S 2.430 Security policies and rules for protecting information while travelling

Initiation responsibility: IT Security Officer

Implementation responsibility: IT Security Officer, User

Information does not only need to be adequately protected when it is located in an organisation's building, but also when it is located outside of the building. Employees also need to handle sensitive information carefully on business trips and when travelling privately.

A security policy should be drawn up that describes what employees need to consider on business trips and when travelling privately. This policy can also be integrated into the policy for the secure use of mobile IT systems (see S 2.309 Security policies and rules for the use of mobile IT). In addition, a brief and clearly laid out leaflet on the proper behaviour travelling should be drawn up for the employees.

Raising user awareness

The employees should be informed that they are not allowed to exchange confidential information with strangers while travelling. In particular, the communication partner must be asked to identify himself before providing detailed information (see also T 3.45 Inadequate checking of the identity of communication partners). Furthermore, confidential information should not be discussed or passed on within hearing or viewing distance of third parties.

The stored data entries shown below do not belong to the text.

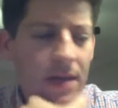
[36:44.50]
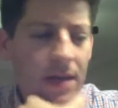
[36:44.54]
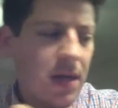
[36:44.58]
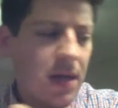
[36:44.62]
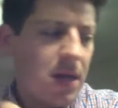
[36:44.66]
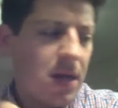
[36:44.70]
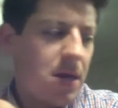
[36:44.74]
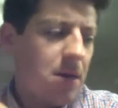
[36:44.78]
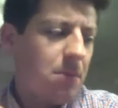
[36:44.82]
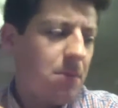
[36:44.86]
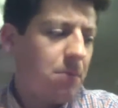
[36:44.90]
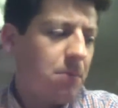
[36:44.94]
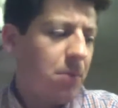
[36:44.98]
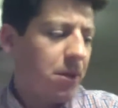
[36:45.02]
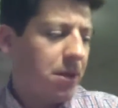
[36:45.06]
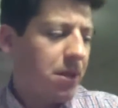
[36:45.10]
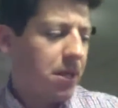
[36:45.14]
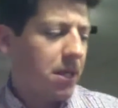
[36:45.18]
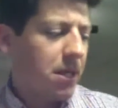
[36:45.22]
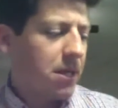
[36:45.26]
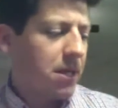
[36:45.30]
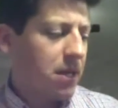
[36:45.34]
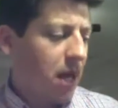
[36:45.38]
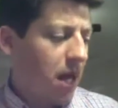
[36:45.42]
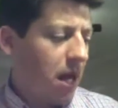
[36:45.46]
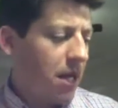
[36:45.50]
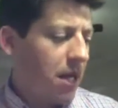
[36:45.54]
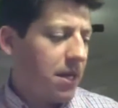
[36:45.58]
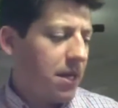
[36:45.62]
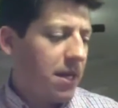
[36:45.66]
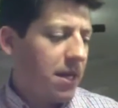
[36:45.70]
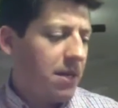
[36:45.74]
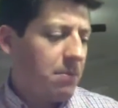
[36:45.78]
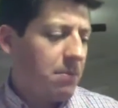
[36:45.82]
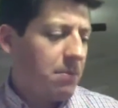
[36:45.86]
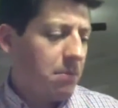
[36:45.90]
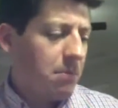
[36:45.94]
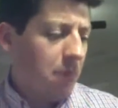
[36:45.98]
But the Ghana and
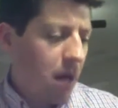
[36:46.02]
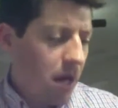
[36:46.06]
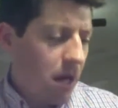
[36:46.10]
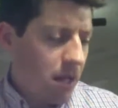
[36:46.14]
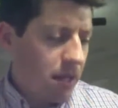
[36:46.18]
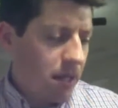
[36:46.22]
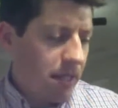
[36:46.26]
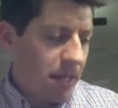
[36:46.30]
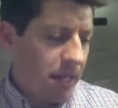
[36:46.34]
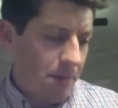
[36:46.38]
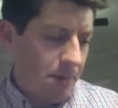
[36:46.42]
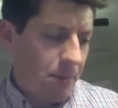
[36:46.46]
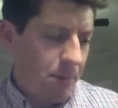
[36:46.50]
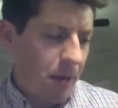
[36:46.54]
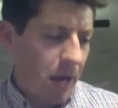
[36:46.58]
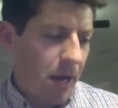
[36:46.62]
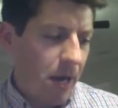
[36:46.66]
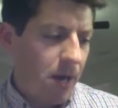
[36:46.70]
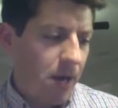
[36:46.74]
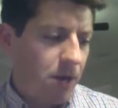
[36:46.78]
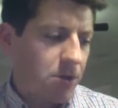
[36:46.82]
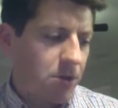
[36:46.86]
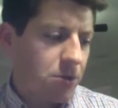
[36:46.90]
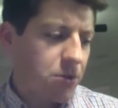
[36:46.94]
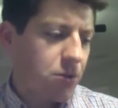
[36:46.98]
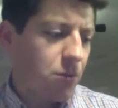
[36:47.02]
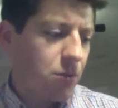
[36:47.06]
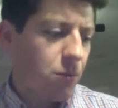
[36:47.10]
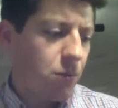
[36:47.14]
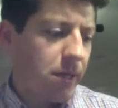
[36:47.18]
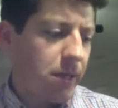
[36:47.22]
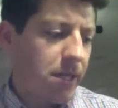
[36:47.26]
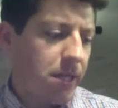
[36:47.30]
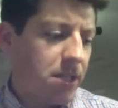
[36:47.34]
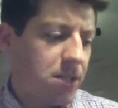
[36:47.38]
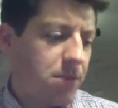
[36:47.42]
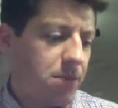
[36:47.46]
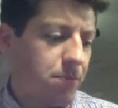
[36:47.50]
Mali empires,
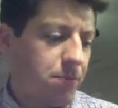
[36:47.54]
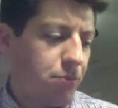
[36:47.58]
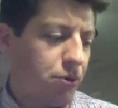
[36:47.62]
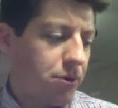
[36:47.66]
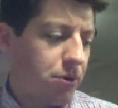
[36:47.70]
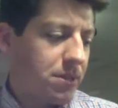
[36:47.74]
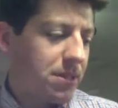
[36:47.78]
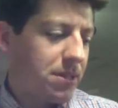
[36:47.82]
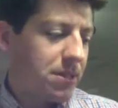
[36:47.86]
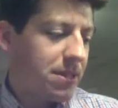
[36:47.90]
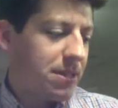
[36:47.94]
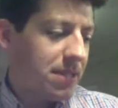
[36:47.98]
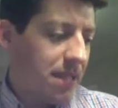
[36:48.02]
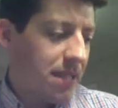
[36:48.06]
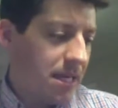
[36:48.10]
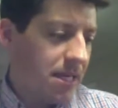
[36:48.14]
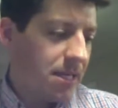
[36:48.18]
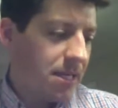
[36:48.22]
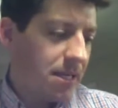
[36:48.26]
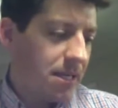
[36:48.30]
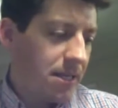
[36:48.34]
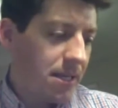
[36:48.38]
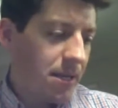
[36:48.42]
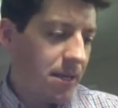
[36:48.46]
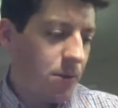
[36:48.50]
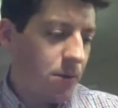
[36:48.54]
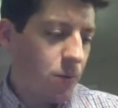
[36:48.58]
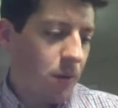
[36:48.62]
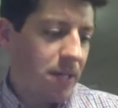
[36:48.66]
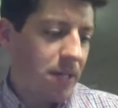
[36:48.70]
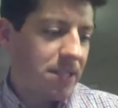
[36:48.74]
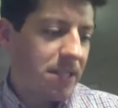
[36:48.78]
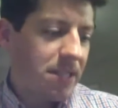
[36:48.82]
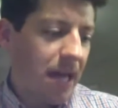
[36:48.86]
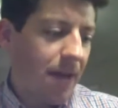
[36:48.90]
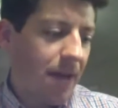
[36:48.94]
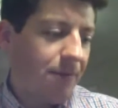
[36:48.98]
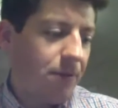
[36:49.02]
which preceded in West
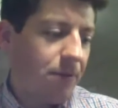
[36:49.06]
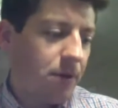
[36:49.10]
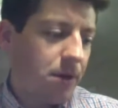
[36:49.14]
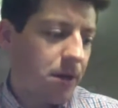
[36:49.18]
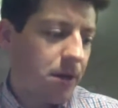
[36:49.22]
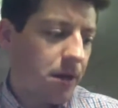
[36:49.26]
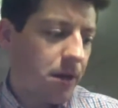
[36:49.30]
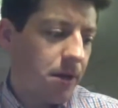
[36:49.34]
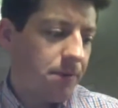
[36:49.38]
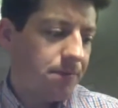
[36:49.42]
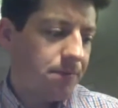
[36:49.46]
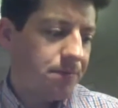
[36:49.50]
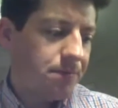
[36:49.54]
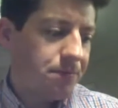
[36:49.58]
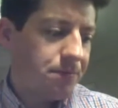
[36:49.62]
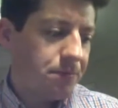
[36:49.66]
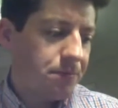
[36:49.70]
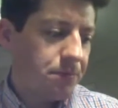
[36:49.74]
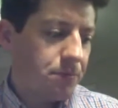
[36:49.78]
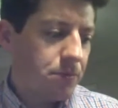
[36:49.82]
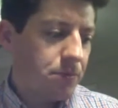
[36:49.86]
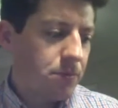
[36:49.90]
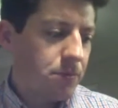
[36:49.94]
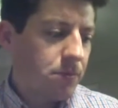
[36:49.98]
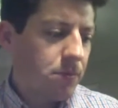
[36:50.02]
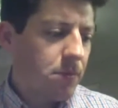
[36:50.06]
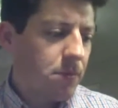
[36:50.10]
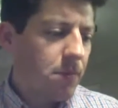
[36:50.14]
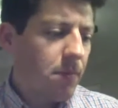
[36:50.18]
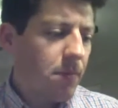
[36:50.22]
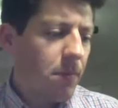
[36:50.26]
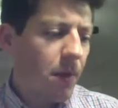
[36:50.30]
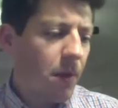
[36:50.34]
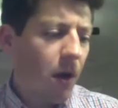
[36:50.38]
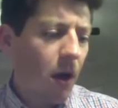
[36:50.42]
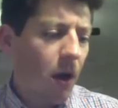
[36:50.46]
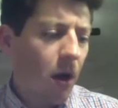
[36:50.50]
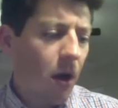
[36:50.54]
Africa,
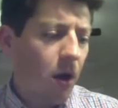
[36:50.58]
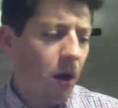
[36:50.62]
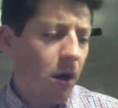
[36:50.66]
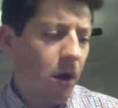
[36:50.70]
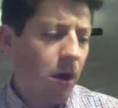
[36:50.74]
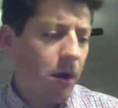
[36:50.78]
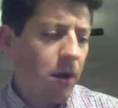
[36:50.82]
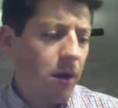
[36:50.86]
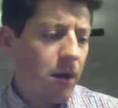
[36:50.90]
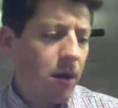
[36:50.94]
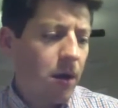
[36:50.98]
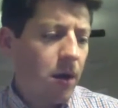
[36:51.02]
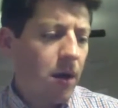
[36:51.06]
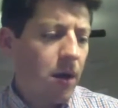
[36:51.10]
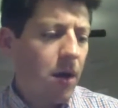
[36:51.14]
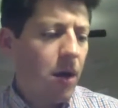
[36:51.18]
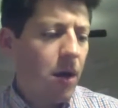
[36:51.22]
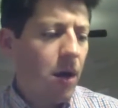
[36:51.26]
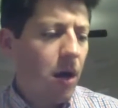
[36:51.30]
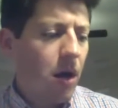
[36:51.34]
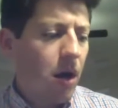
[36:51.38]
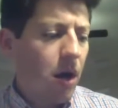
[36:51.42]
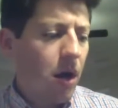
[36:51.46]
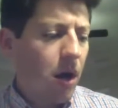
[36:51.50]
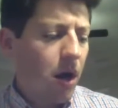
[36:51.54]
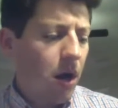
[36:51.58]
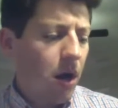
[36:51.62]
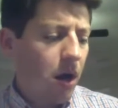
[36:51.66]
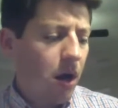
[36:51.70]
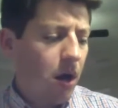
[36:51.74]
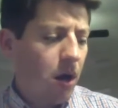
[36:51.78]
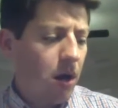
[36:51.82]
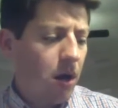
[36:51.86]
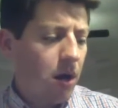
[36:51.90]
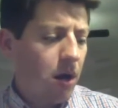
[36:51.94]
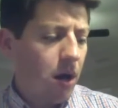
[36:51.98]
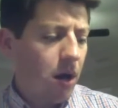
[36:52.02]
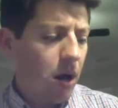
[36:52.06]
are
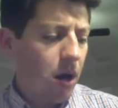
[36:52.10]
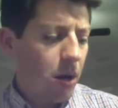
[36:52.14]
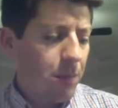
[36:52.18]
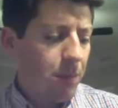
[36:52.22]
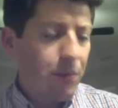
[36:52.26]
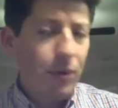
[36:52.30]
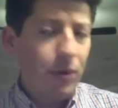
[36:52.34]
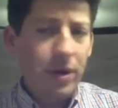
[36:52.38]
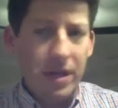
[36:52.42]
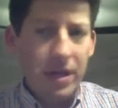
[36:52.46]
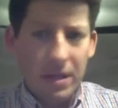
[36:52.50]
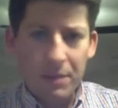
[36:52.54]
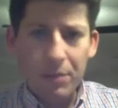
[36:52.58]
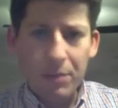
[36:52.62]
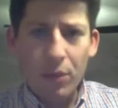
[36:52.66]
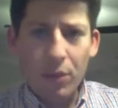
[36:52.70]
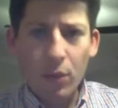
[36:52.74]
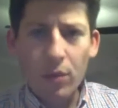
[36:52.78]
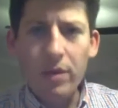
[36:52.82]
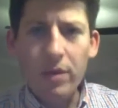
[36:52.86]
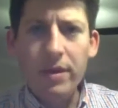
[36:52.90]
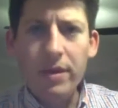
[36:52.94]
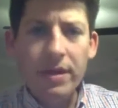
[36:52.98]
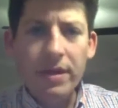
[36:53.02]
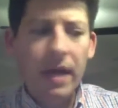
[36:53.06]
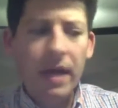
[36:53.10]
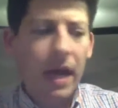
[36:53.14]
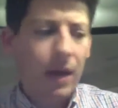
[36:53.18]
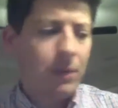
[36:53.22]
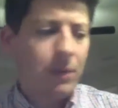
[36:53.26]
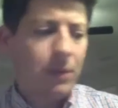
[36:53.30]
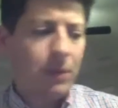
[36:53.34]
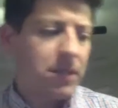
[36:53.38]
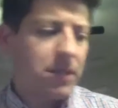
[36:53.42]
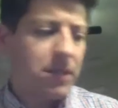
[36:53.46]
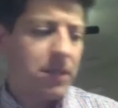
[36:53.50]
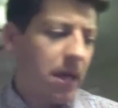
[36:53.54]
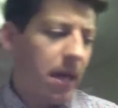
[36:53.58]
pretty important, I would
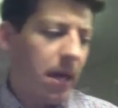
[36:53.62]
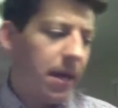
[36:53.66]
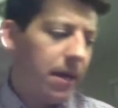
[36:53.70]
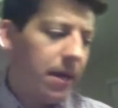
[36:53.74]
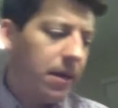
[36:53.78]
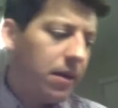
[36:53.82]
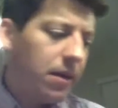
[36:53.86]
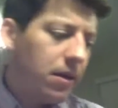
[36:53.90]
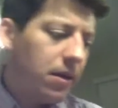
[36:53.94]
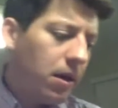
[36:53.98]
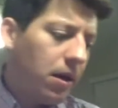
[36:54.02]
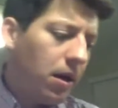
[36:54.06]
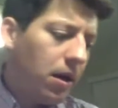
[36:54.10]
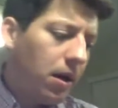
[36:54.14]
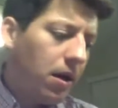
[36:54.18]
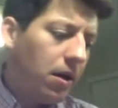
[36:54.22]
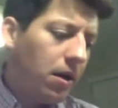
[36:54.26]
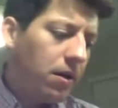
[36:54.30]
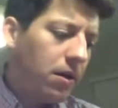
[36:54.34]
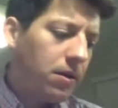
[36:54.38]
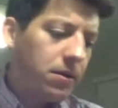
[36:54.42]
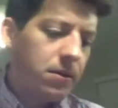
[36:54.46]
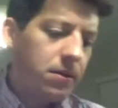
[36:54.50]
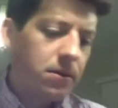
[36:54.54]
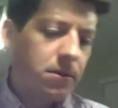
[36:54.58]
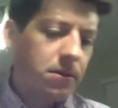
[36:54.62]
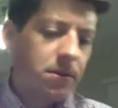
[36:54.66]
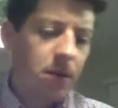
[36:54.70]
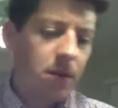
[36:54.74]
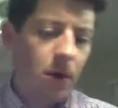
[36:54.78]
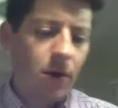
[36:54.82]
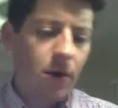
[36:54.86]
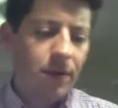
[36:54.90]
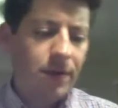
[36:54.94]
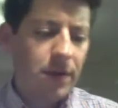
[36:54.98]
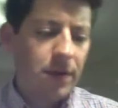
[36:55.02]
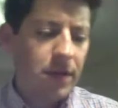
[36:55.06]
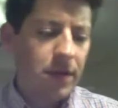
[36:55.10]
say. So
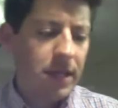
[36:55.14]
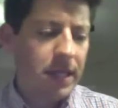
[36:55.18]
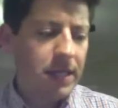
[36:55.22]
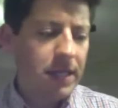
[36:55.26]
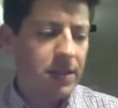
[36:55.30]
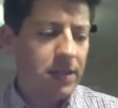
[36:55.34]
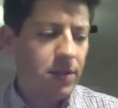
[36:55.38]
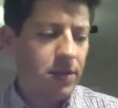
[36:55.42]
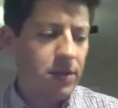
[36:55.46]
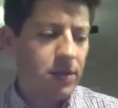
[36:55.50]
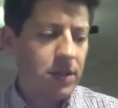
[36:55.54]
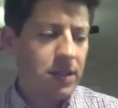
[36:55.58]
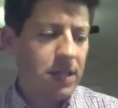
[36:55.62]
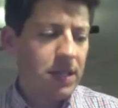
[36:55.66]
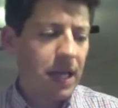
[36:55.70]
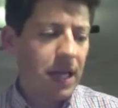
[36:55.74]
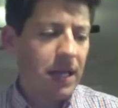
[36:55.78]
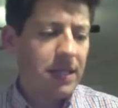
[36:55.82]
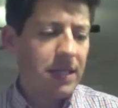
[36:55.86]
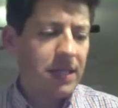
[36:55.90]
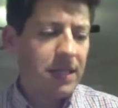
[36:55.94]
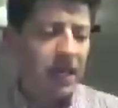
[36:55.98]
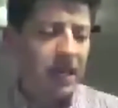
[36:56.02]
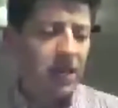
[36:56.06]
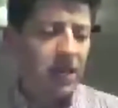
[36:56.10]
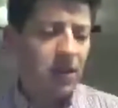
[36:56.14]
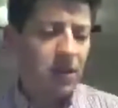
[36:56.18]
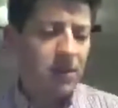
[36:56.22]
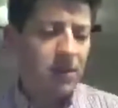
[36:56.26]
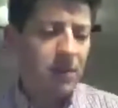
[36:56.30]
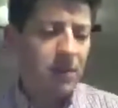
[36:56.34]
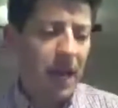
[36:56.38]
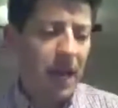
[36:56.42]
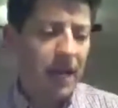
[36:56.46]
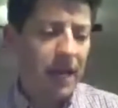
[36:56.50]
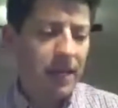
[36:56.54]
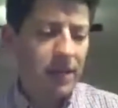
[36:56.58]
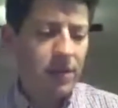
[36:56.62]
if you need to, just kind of take a look
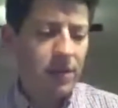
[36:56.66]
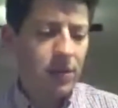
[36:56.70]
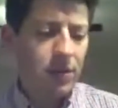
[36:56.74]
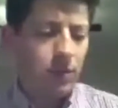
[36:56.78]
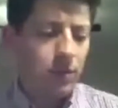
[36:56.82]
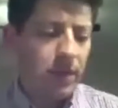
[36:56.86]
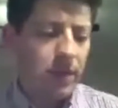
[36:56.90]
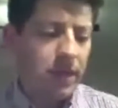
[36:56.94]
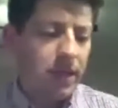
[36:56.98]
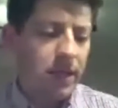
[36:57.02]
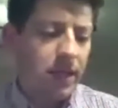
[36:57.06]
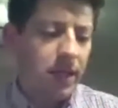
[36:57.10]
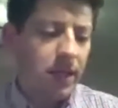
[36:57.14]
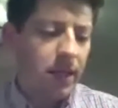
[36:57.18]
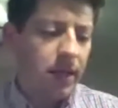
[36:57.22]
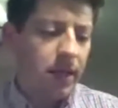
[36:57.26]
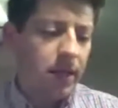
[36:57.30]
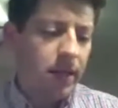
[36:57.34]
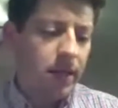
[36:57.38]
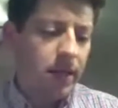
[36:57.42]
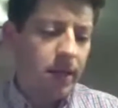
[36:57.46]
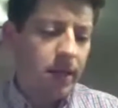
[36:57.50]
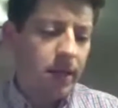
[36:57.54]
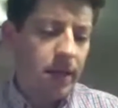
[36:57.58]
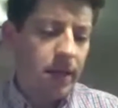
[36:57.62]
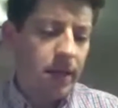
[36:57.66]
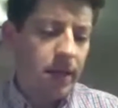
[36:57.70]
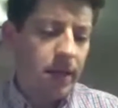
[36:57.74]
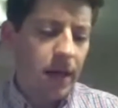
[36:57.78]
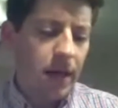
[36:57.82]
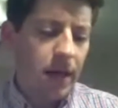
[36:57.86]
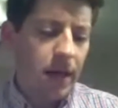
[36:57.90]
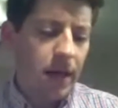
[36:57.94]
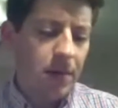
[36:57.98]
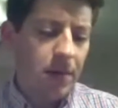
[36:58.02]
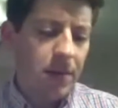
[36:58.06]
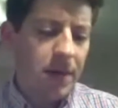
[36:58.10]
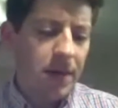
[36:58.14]
back in your reading.
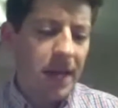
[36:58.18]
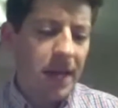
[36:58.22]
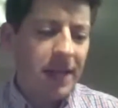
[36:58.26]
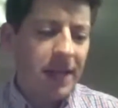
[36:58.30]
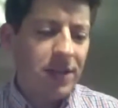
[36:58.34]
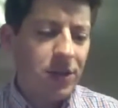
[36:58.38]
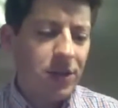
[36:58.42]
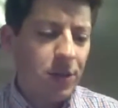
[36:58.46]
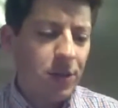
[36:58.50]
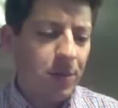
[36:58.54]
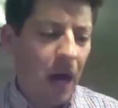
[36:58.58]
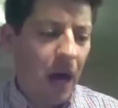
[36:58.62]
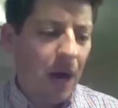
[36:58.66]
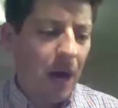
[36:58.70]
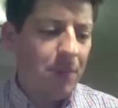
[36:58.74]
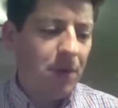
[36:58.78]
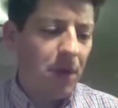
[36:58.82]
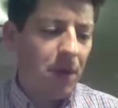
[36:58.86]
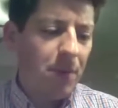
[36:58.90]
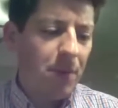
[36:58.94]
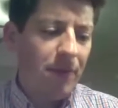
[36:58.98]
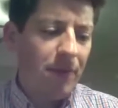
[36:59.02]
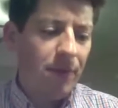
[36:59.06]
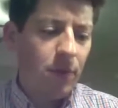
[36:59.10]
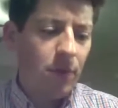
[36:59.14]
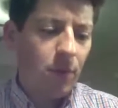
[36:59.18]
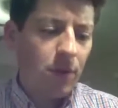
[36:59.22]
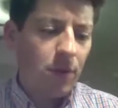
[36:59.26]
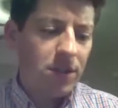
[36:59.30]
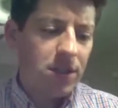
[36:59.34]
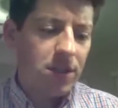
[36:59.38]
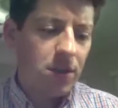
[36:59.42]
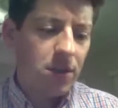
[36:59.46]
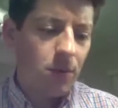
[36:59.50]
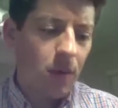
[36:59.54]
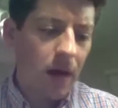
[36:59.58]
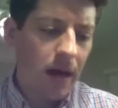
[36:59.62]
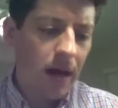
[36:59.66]
They do pop up every once in a
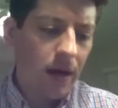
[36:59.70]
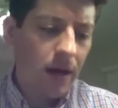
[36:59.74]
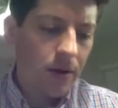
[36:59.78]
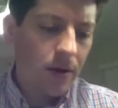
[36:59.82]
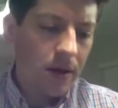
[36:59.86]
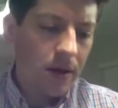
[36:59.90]
while.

In addition, the employees must be informed which information they are allowed to process while travelling. The information should be classified accordingly so that the users are able to clearly recognise any restrictions (see also S 2.217 Careful classification and handling of information, applications, and systems).

Employees should be informed of the following aspects, among others:

• Employees must inform themselves of the security situation, customs, and laws of the country they are travelling to before the trip. The Foreign Office in Germany, for example, provides valuable country and travelling information.
• If possible, no sensitive information that is not absolutely required should be taken along when travelling. If this is necessary, though, then it should be carried in hand luggage. The luggage should never be left unattended.
• Sensitive information should not be left unattended in the hotel room, in conference rooms, or in offices. Locking the device up in a cabinet will discourage casual thieves. However, highly sensitive information should not even be stored in the hotel's own safe.
  Only secure connections should be used to communicate with the employee's own organisation and with business partners. Since it is possible to monitor emails, office telephones, and mobile telephones, communication should be secured using end-to-end-encryption (if possible) when highly sensitive information is exchanged. Care must also be taken when using outside fax machines because the documents to be faxed are stored on the fax machine and can be printed out or copied later.
• Employees should be suspicious when they feel they are being asked an unusually large number of questions while travelling. They should never talk with strangers about their employer or the purpose of their trip.
• Gifts containing digital storage, e.g. USB sticks, should be handled with special care since they could contain malware. Receiving gifts from business partners can be a general problem in any case since they may expect something in return.

Disposal of data media and documents

Even when travelling, an employee will often need to dispose of material, even if it is just to keep luggage light and bearable. While there are practised procedures available in the employee's organisation for disposing of old or unusable data media and documents (see also S 2.13 Correct disposal of resources requiring protection), it is not always possible to follow these procedures while travelling. For this reason, the data media and documents must be examined closely to determine if they contain any sensitive information before they are disposed of. If they do contain sensitive information, then the data media and documents should be transported back to the organisation, if necessary.

Furthermore, it must be noted that experts can also obtain valuable information from defective data media under certain circumstances. Such data media should never simply be thrown away if there is a possibility that data requiring protection is stored on them.

Even the use of file and data shredders in outside organisations should be considered carefully because it is usually not totally clear who disposes of the shreds or how reliable they are.

The security policy therefore needs to contain rules and regulations specifying how employees must handle old data media and documents while travelling.

Review questions:

• Is there a security policy for protecting information while travelling?
• Has every employee been informed of the most important security safeguards to take when on business trips and when travelling privately?
• Are there rules specifying how employees must handle data media and documents to be disposed of while travelling?